Centrifuge and immediately transfer serum to separate plastic tube
Frozen

CRITICAL FROZEN – Separate samples must be submitted when multiple tests are ordered

Fasting Required?

False

Clinical Significance

Many autoimmune disorders, chronic infections and malignancies are associated with circulating immune complexes. Quantitation of immune complexes assists in staging immunologic disorders. Immune complexes bind to Raji Cells via their complement receptors. The immunoglobulin portion of the immune complex is then detected by flow cytometry with anti-human IgG-FITC.

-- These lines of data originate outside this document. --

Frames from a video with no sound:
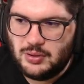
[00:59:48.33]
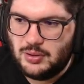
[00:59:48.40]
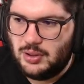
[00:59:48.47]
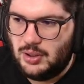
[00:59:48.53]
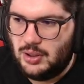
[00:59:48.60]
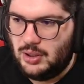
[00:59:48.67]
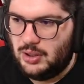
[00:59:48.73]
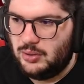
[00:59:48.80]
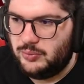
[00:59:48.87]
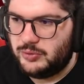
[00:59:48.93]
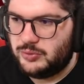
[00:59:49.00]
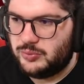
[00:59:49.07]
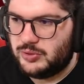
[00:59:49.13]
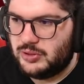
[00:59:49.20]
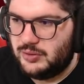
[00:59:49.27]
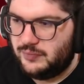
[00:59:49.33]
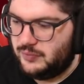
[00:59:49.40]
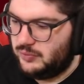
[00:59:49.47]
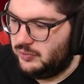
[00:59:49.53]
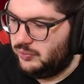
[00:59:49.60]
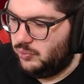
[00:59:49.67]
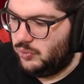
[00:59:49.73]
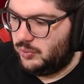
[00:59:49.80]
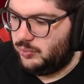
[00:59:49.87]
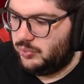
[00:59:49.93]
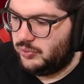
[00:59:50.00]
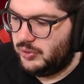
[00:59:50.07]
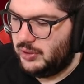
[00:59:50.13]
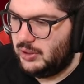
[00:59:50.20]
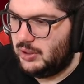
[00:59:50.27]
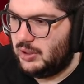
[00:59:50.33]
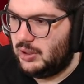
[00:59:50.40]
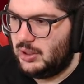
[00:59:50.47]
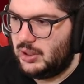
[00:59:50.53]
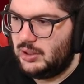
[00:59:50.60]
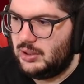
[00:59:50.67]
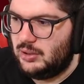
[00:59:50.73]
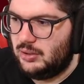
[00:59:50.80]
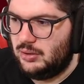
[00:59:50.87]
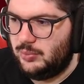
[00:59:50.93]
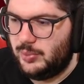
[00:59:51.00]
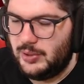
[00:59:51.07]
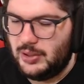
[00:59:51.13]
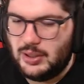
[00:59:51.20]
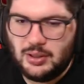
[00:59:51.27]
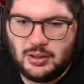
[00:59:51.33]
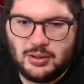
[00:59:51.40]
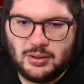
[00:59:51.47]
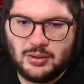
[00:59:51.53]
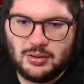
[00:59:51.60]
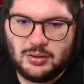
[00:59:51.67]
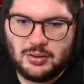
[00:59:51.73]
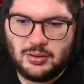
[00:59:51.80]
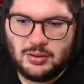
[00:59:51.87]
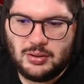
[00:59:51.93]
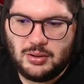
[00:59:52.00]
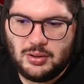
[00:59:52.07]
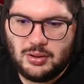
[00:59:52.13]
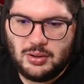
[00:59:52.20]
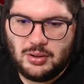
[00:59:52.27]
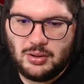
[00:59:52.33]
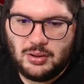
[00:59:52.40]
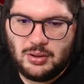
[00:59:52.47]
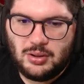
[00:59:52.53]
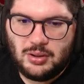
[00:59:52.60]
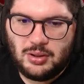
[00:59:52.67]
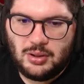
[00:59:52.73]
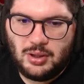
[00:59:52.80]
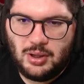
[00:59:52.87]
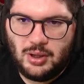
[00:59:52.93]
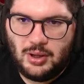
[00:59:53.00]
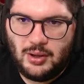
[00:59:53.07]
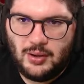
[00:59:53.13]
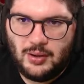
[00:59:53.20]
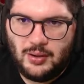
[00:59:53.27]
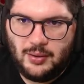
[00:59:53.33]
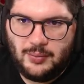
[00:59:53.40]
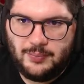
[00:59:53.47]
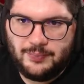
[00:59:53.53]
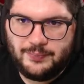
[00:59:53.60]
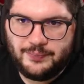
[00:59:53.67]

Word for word: uh, which would give you 1.8 in the bank. Um,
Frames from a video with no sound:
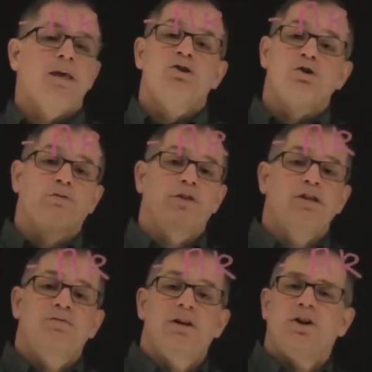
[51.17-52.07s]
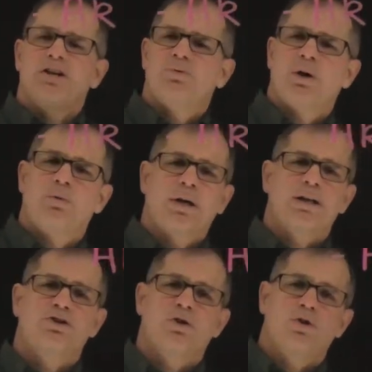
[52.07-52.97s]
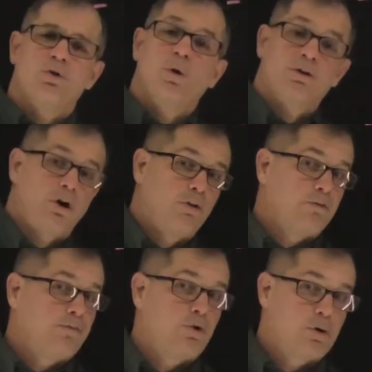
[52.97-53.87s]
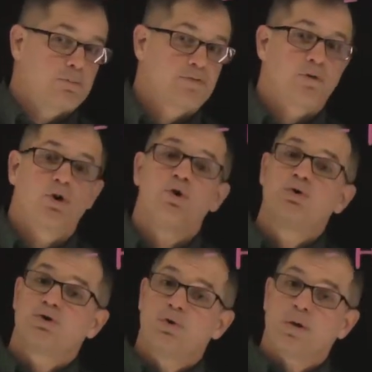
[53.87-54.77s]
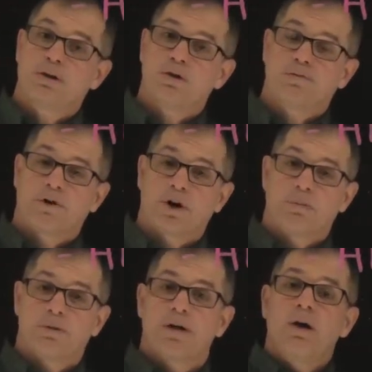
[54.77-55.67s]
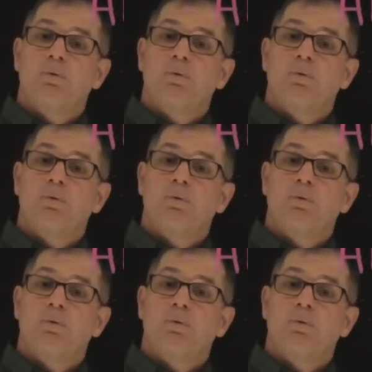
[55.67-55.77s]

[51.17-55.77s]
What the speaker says: So for this video, I just want to quickly show you what are all the forms for who's doing those verbs,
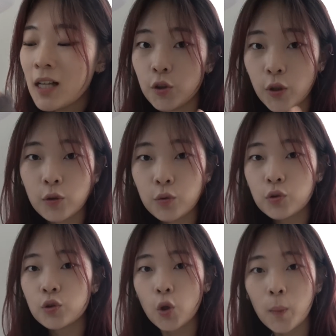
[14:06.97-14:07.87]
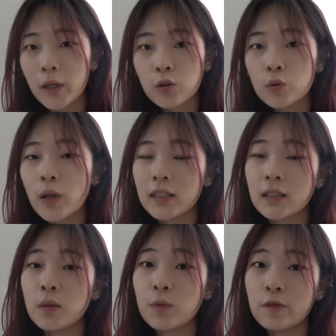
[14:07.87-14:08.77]
You can do so many cool
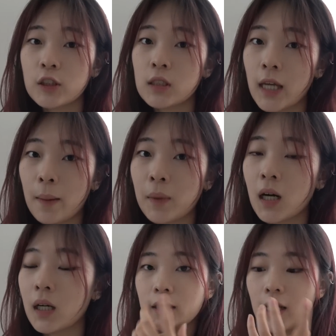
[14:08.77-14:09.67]
editing with just CapCut,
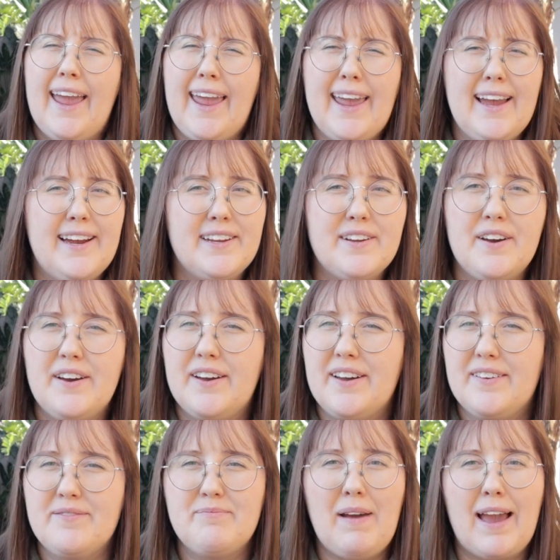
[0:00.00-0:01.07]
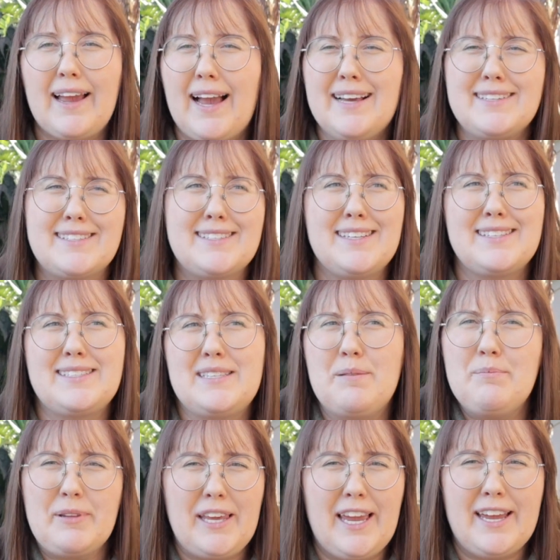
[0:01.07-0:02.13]
And I guess
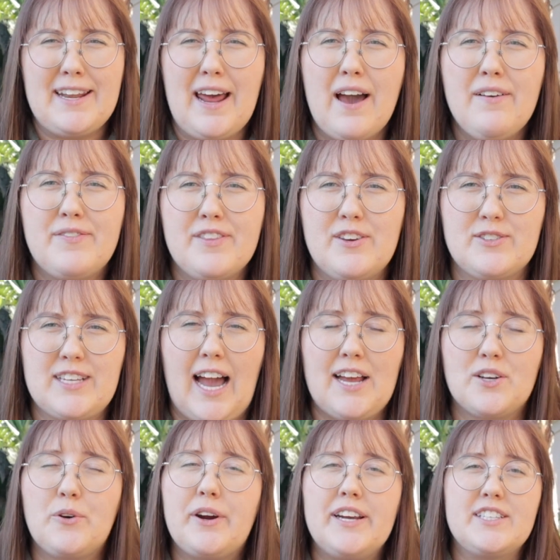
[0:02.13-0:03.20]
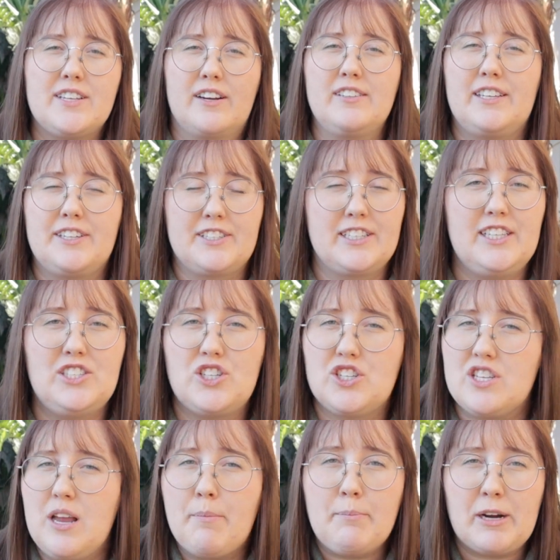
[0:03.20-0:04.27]
simply enough, those categories are literally
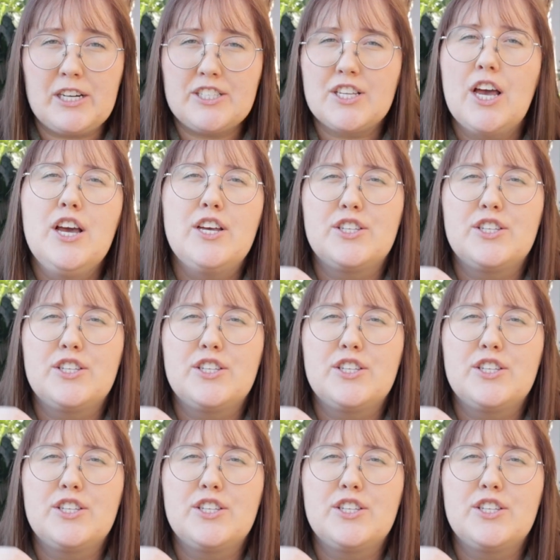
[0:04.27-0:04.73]
just numbers.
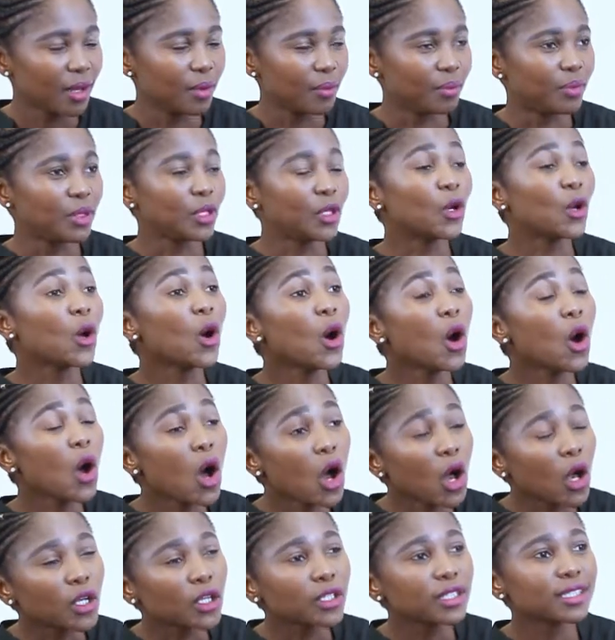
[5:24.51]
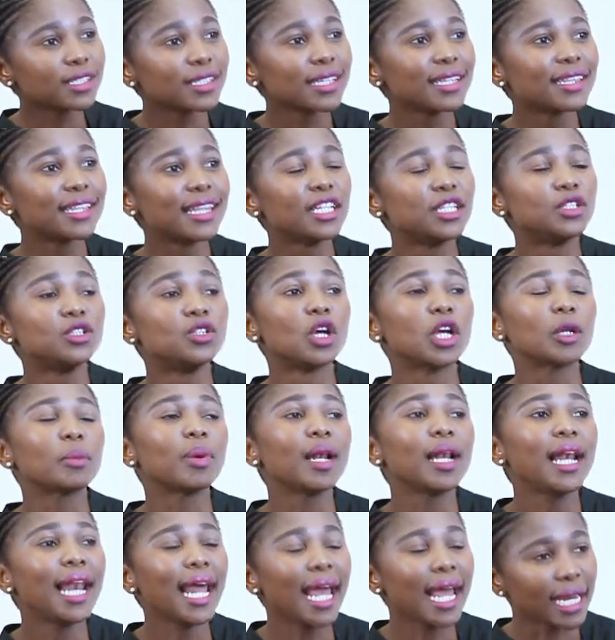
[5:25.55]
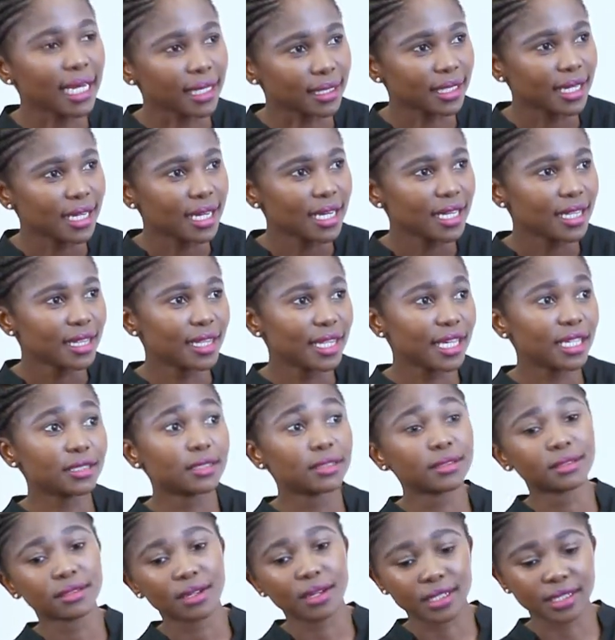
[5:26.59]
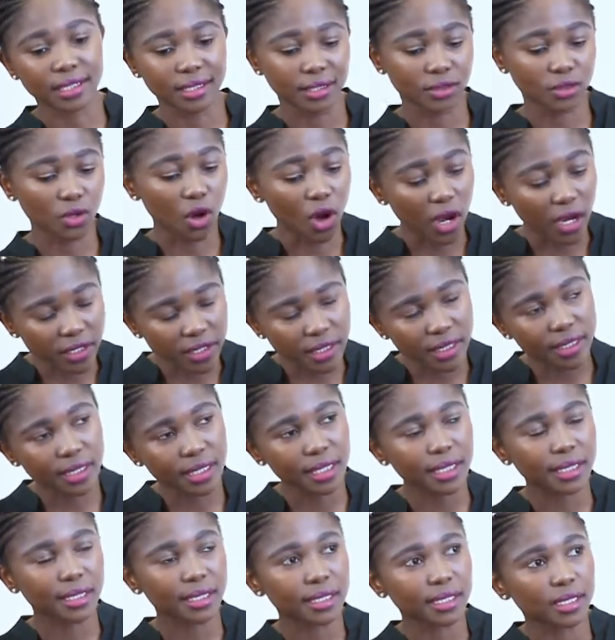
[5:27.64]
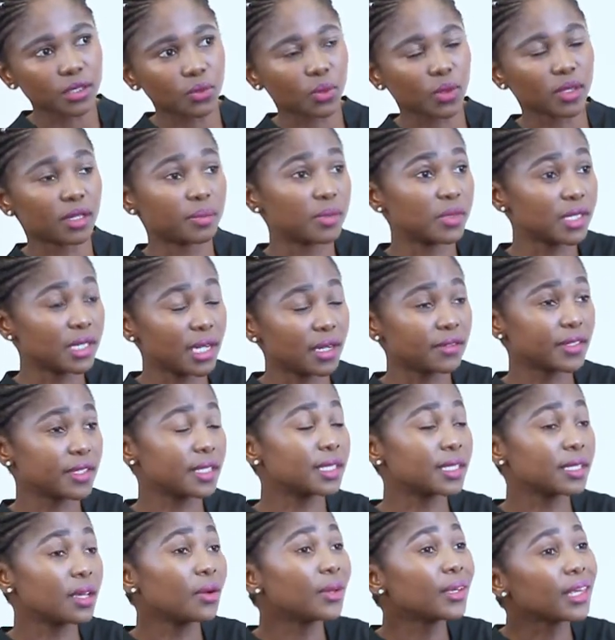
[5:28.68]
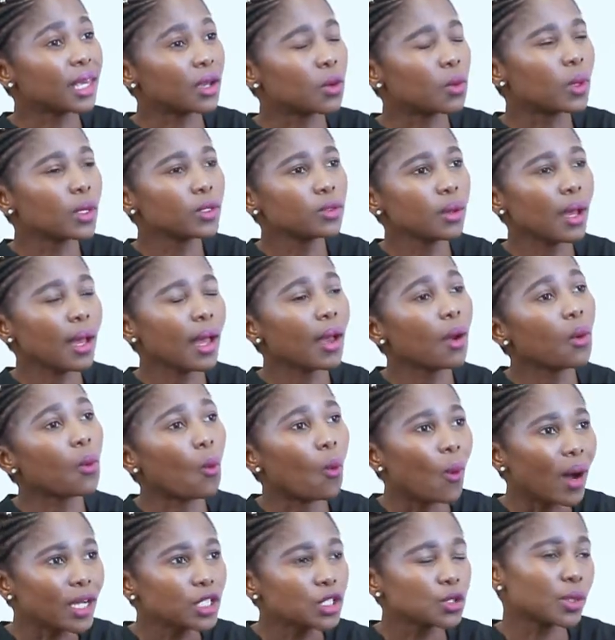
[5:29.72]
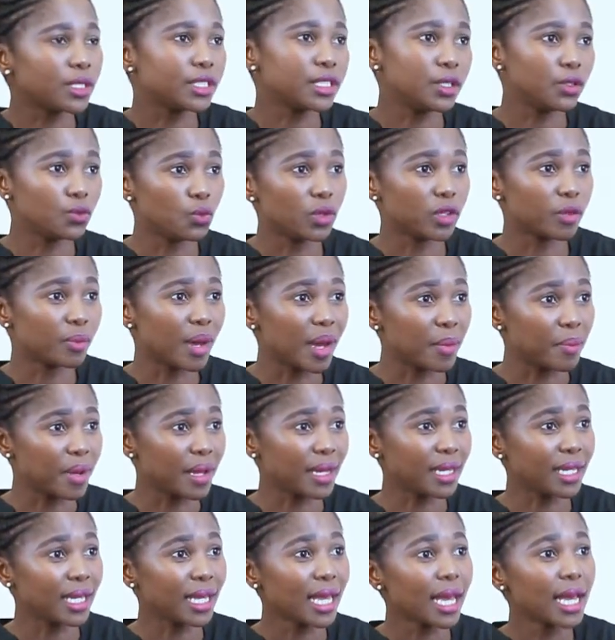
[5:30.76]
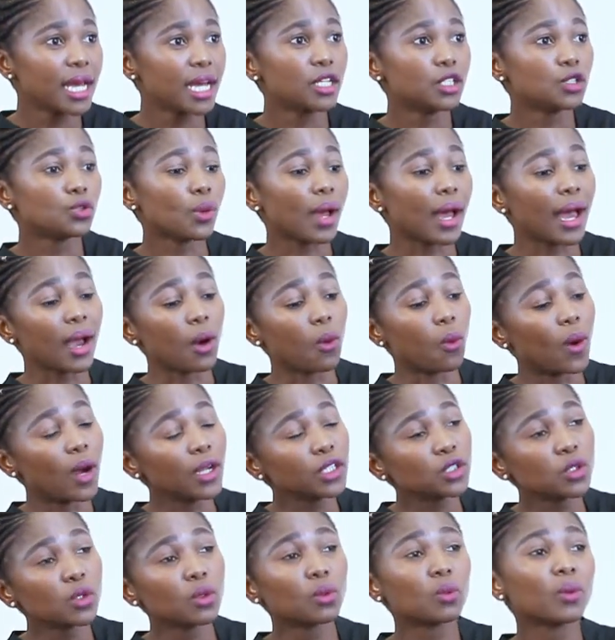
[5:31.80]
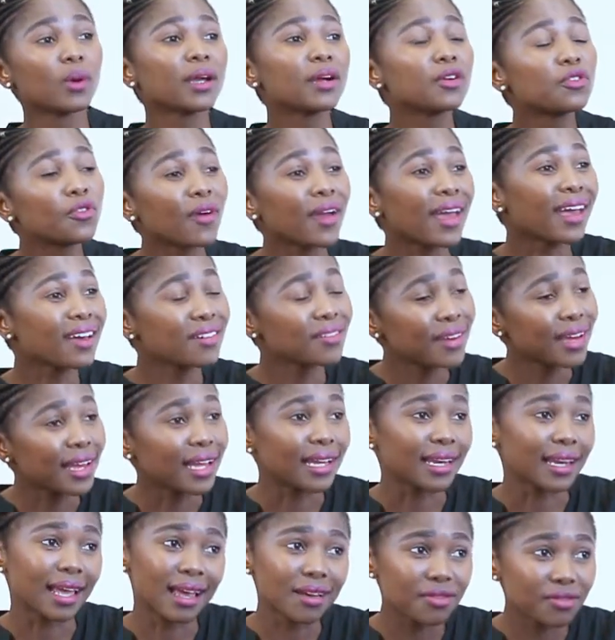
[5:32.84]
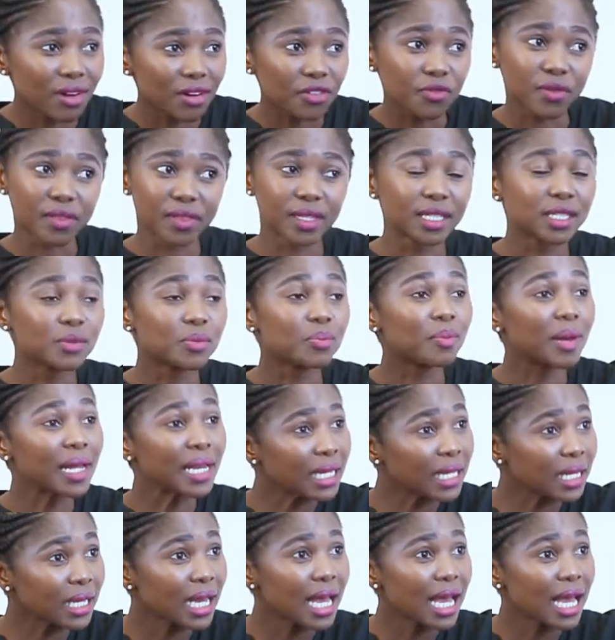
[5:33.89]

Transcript: Because they do not plan. They do not consciously sit with themselves and say, okay, what do I want to achieve with my money? Do I want to work forever and ever for this money?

A variety of diseases are associated with circulating immune complexes (CIC). Quantitation of CICs assists in staging immunological disorders. CICs are formed by the interaction of antibodies with specific antigen. This normal process of the immune response results in the rapid clearance of CICs by the reticuloendothelial system. However, in some cases there is desposition of CICs in tissues with associated inflammatory-mediated damage. Elevated CICs have been detected in a variety of autoimmune diseases (e.g., systemic lupus erythematosus [SLE], rheumatoid arthritis [RA], etc.), certain cases of glomerulonephritis, infectious diseases (e.g., Lyme disease, chronic HBV infection, HIV infection, endocarditis, etc.), and some malignancies. Some authors believe that immune complex determinations may be useful in monitoring disease activity in certain autoimmune disorders, particularly RA and SLE. A positive CIC assay, however, does not necessarily implicate immune complexes in disease pathogenesis, nor does it necessarily correlate well with disease activity. There are two general categories of CICs: antigen-specific (e.g., to HBsAg) and antigen-nonspecific. In most clinical circumstances, the nature of the specific antigen is unknown. Therefore, most assays are designed to detect antigen-nonspecific CICs. These include Raji cell, C1q binding, conglutinin, and anti-C3 assays. Immune complex detection with Raji cells and flow cytometry is sometimes preferred by clinicians over other available assays. In the Raji cell assay, CICs bind to cell-associated complement receptors and are then detected by flow cytometry with fluorescein isothiocyanate (FITC)-labeled anti-human IgG. Raji cell CICs have been particularly noted in patients with necrotizing systemic vasculitis and in sarcoidosis.